Segment Start: Provided material

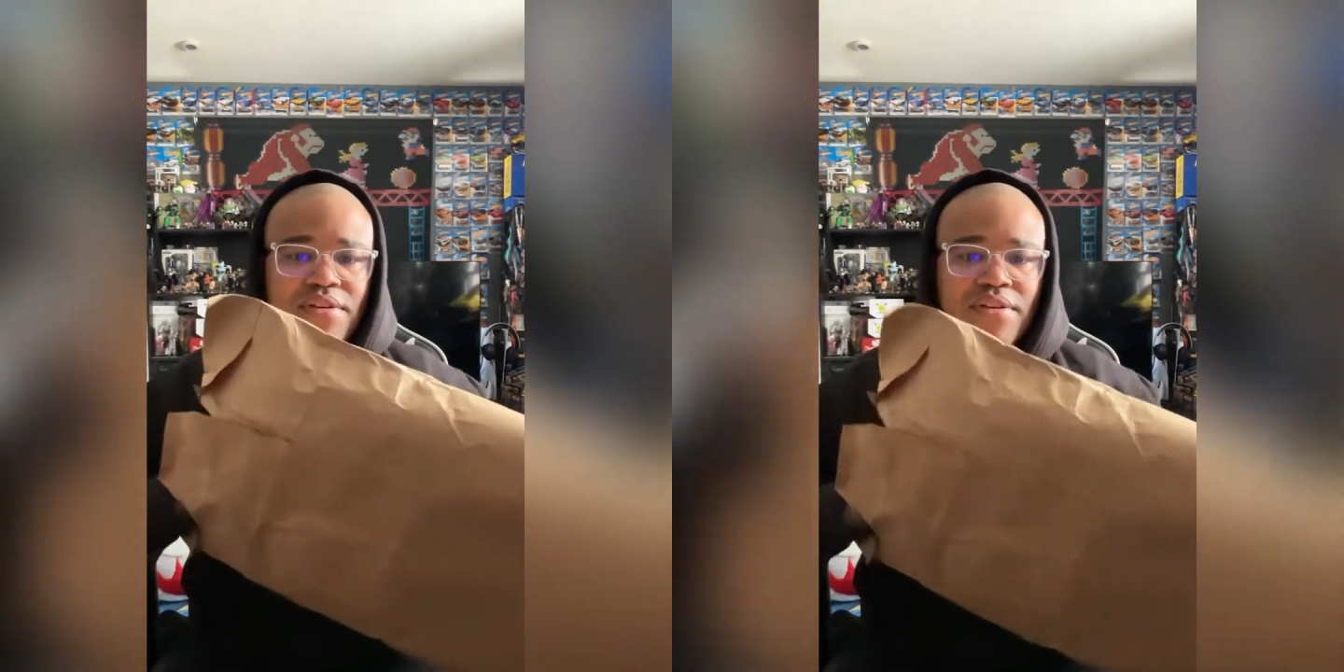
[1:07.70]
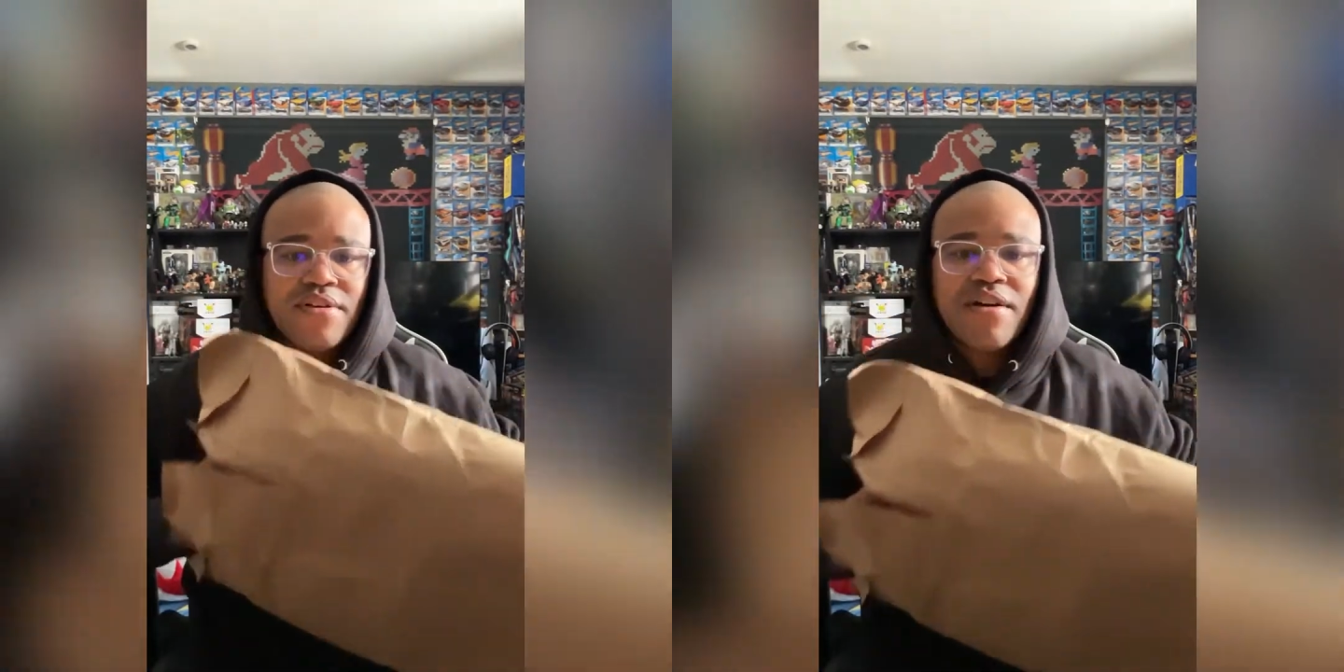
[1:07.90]

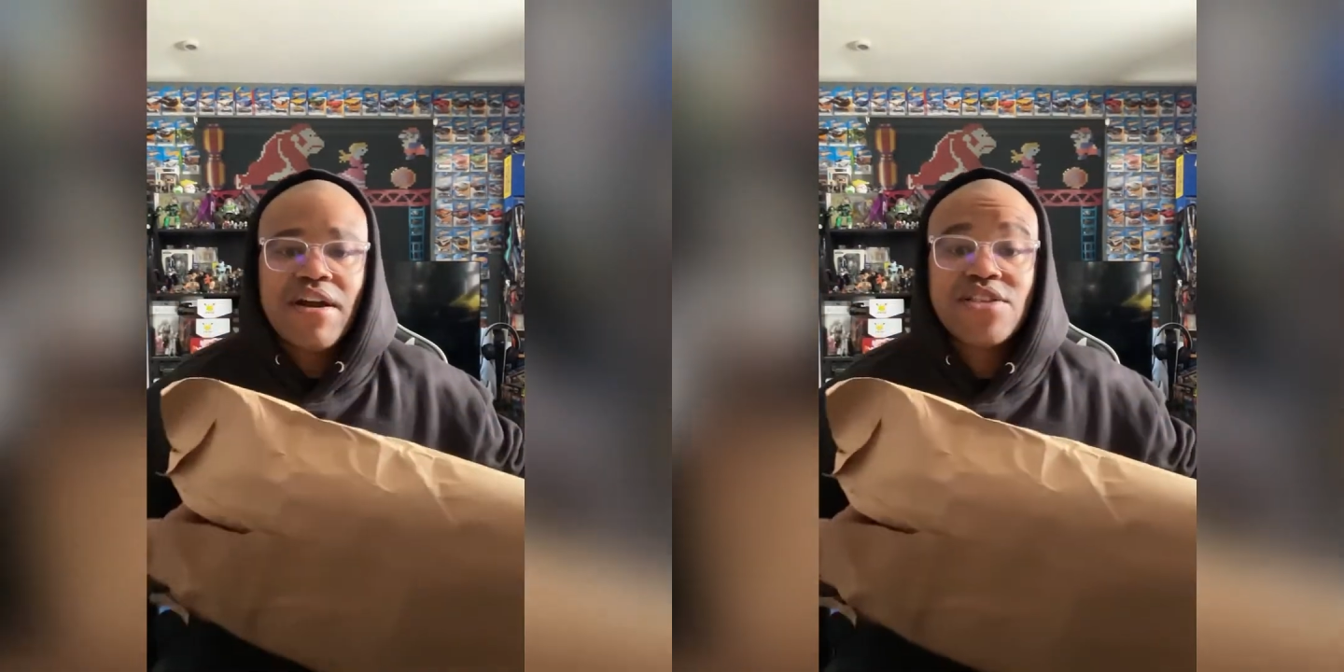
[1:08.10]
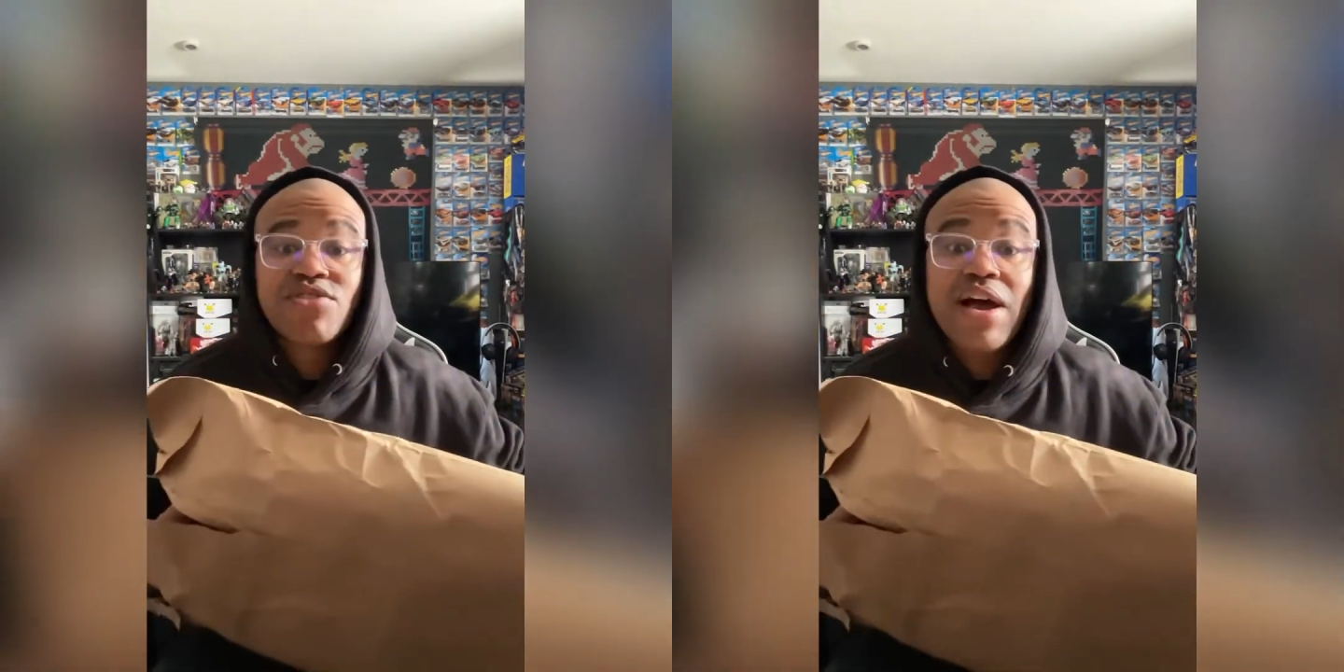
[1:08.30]

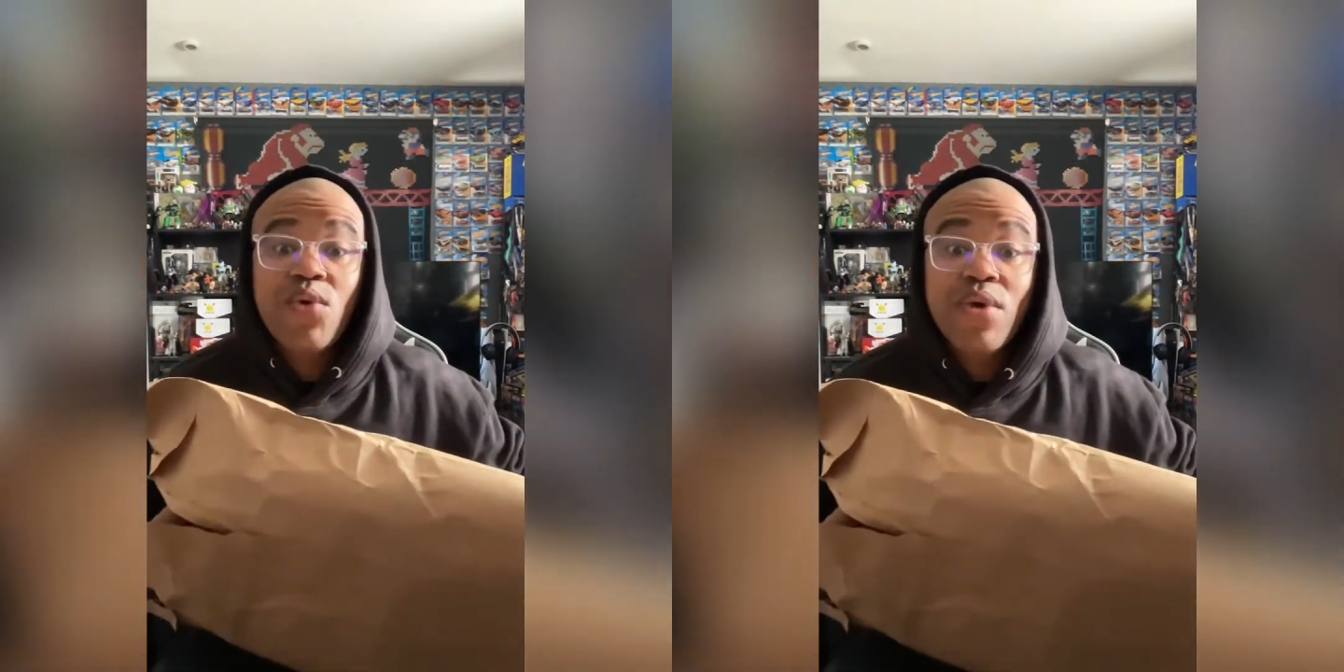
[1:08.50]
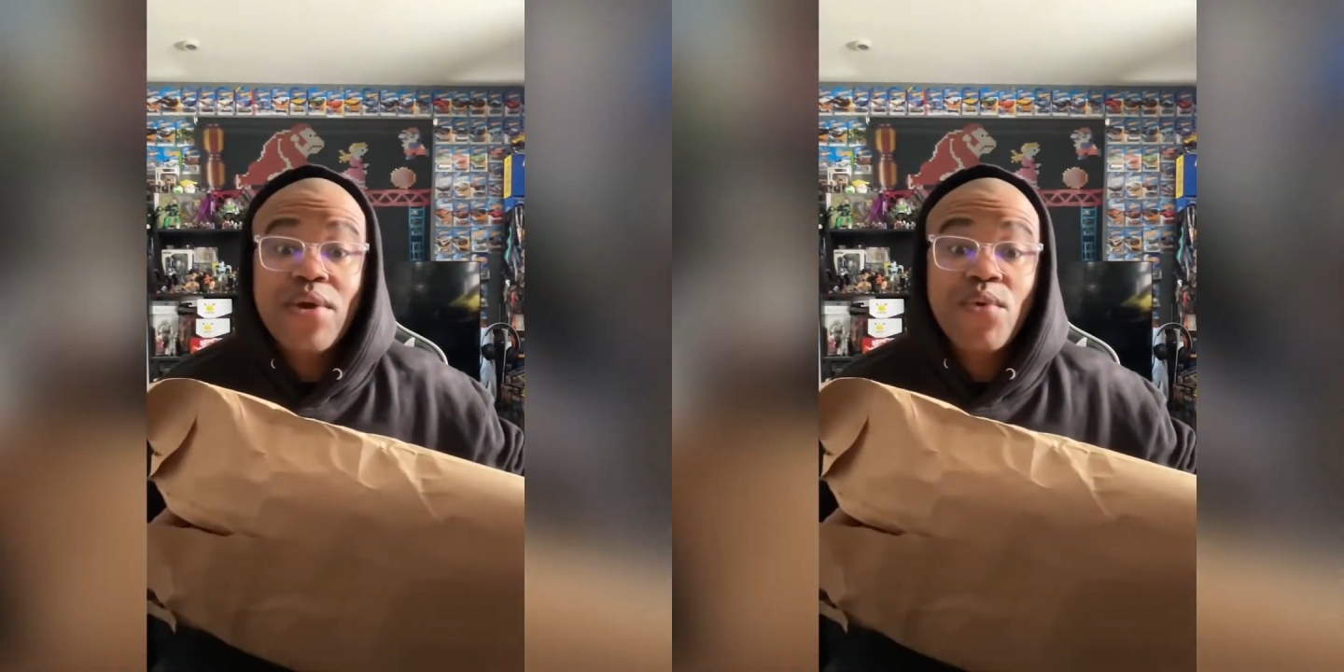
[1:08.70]
Alright, so I
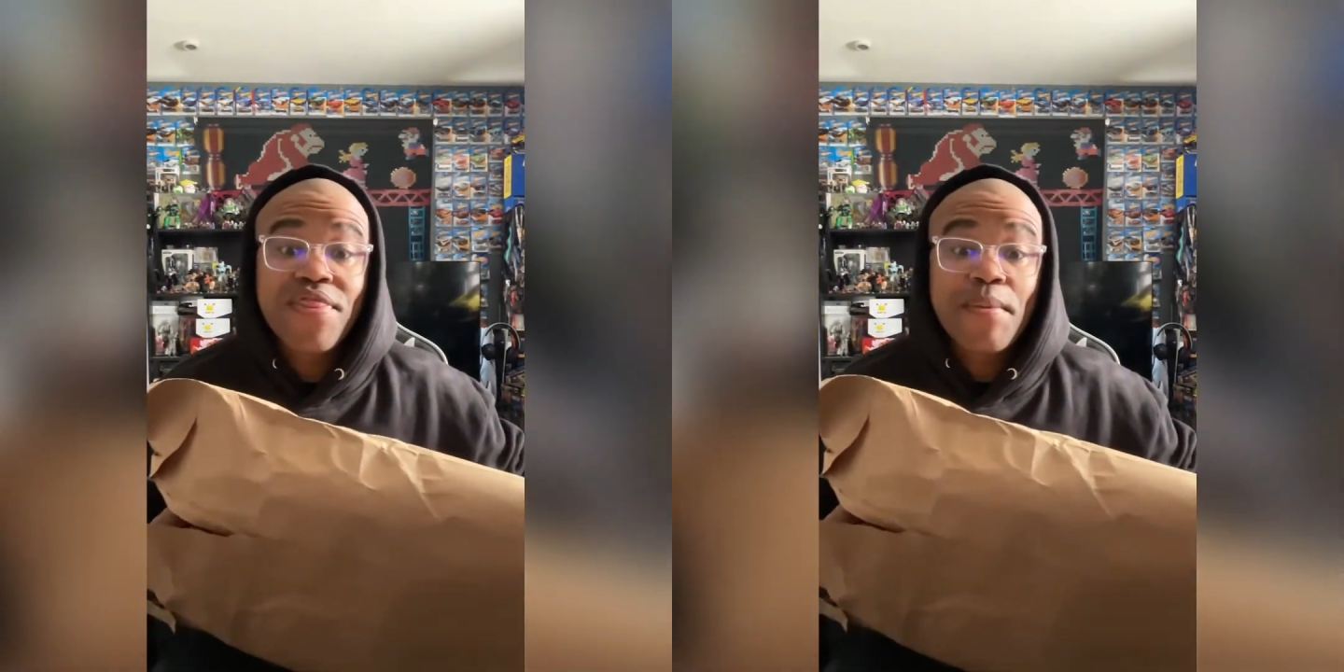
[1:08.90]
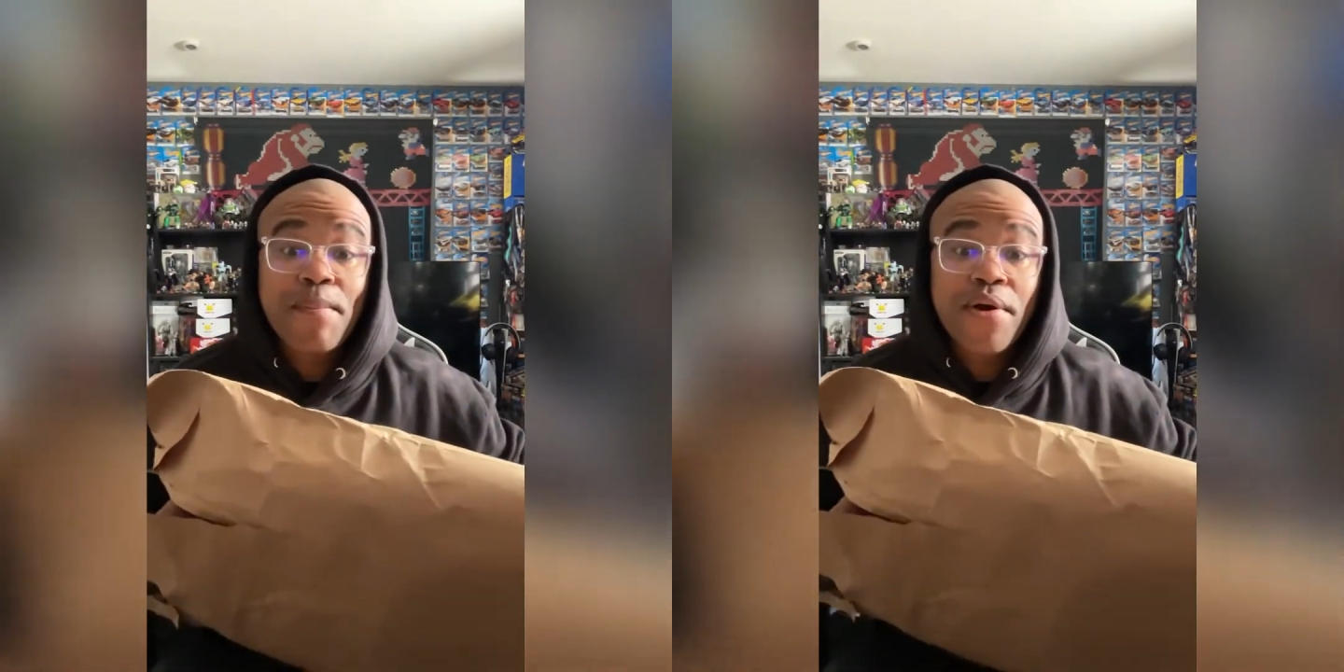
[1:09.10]
went with
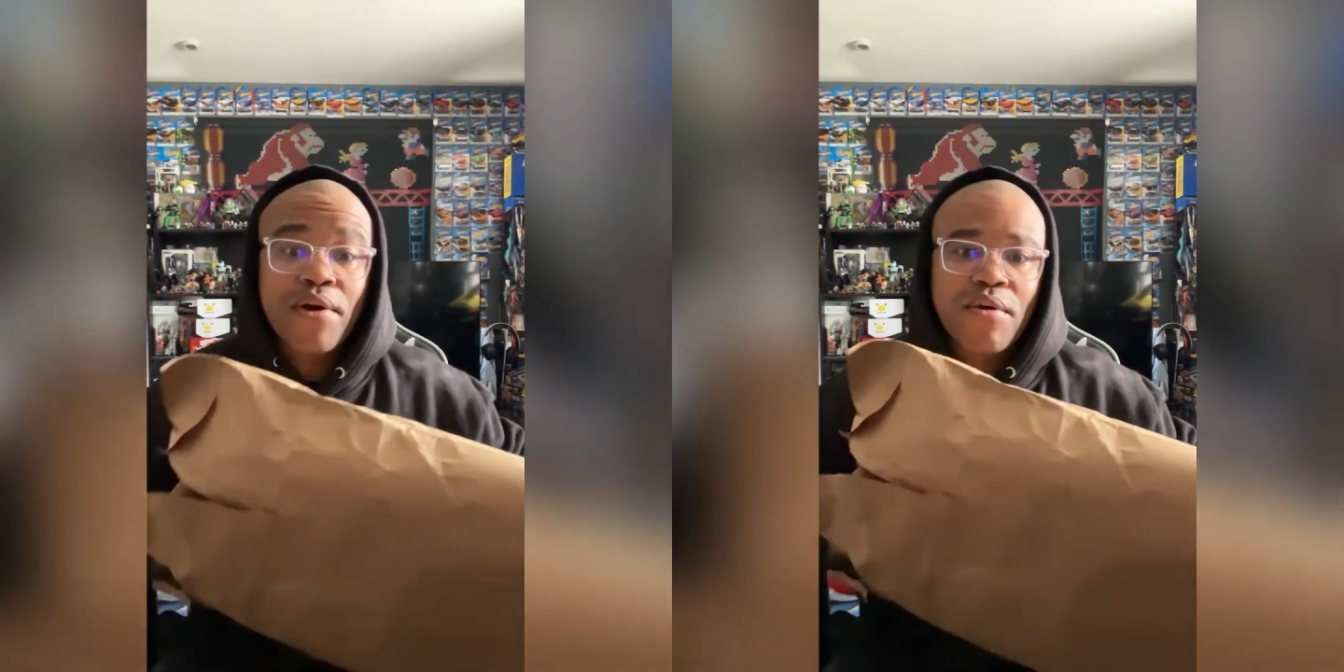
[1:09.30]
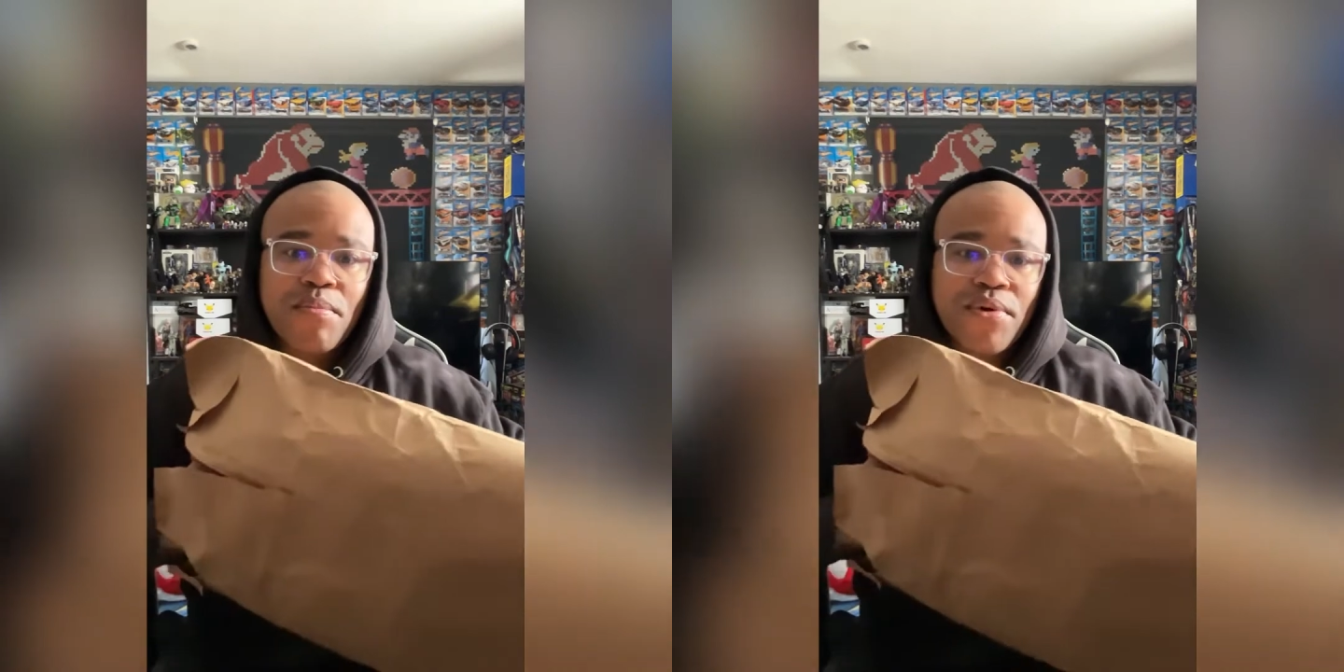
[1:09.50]
the
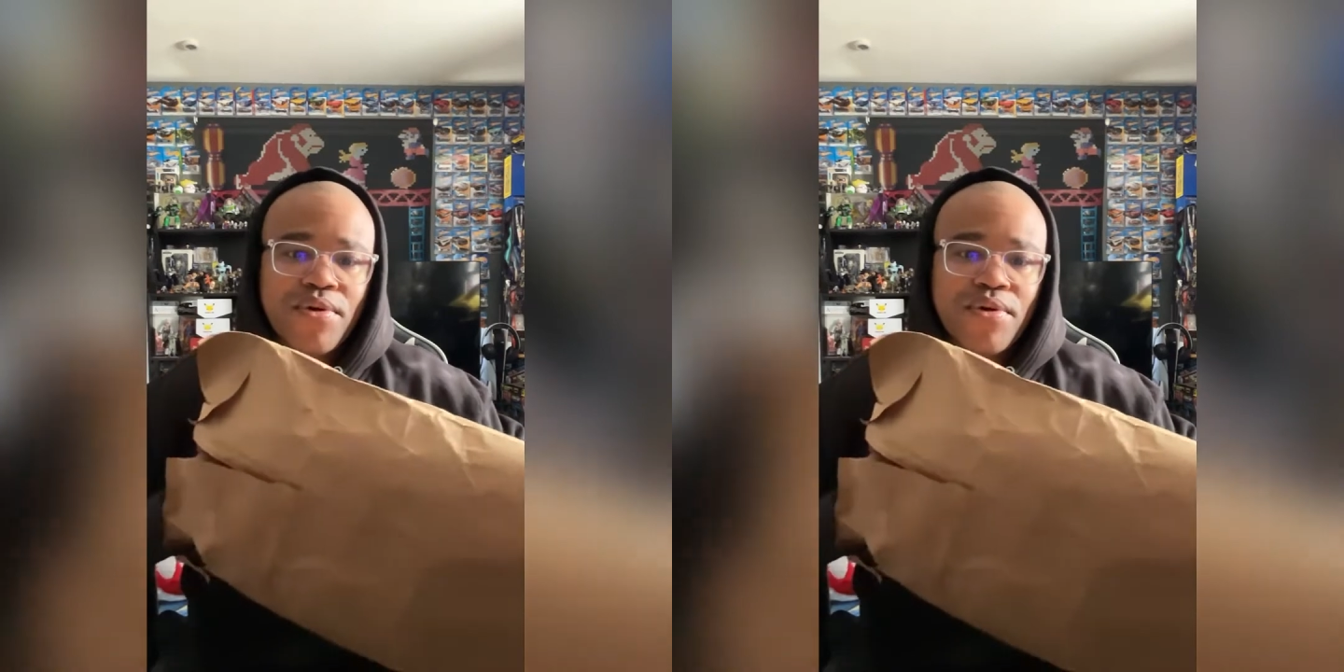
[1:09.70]
purple.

Segment End: Provided material

Retype all the records exactly and keep out every picture.

■ Answer to this task ■
[1:07.70]
[1:07.90]

[1:08.10]
[1:08.30]

[1:08.50]
[1:08.70]
Alright, so I
[1:08.90]
[1:09.10]
went with
[1:09.30]
[1:09.50]
the
[1:09.70]
purple.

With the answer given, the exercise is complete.